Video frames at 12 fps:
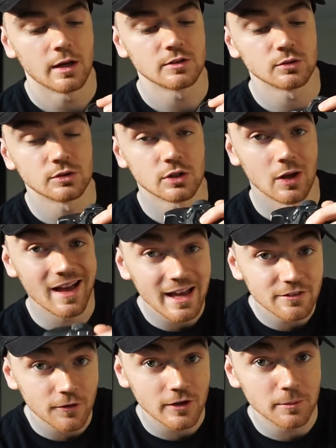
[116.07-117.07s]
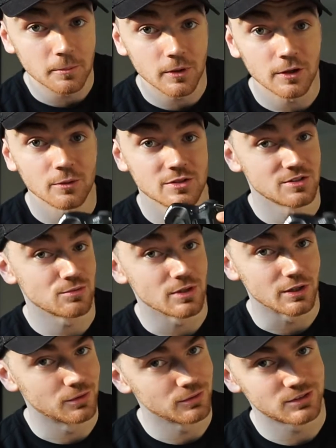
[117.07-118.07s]
It's also got a headphone input, which is
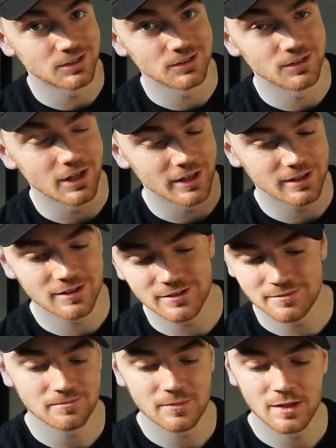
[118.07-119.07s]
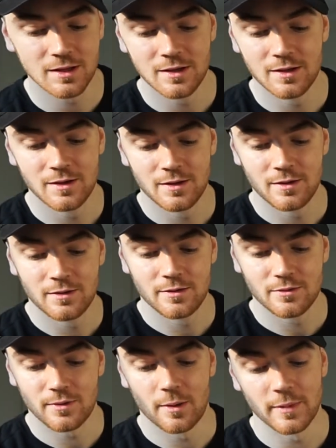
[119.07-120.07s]
really cool. So like,
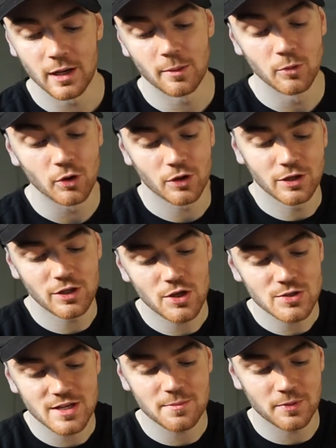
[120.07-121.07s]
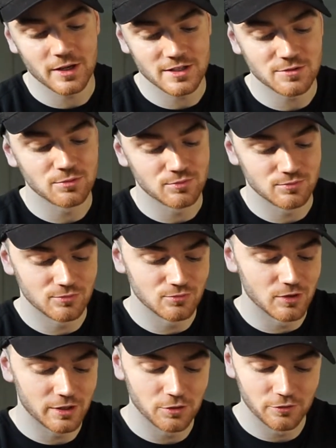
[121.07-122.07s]
I mean, I'm not going to use it, but it's a
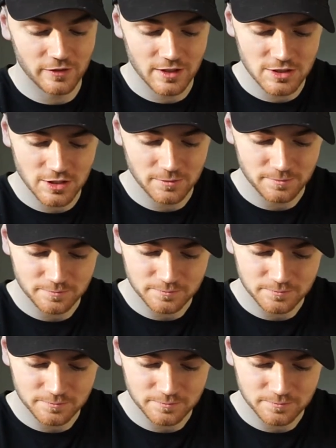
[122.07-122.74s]
really cool feature.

----------

# Exercise description
No picture belongs in the answer; the rest of the records must be repeated exactly.

# Task answer
Video frames at 12 fps:
[116.07-117.07s]
[117.07-118.07s]
It's also got a headphone input, which is
[118.07-119.07s]
[119.07-120.07s]
really cool. So like,
[120.07-121.07s]
[121.07-122.07s]
I mean, I'm not going to use it, but it's a
[122.07-122.74s]
really cool feature.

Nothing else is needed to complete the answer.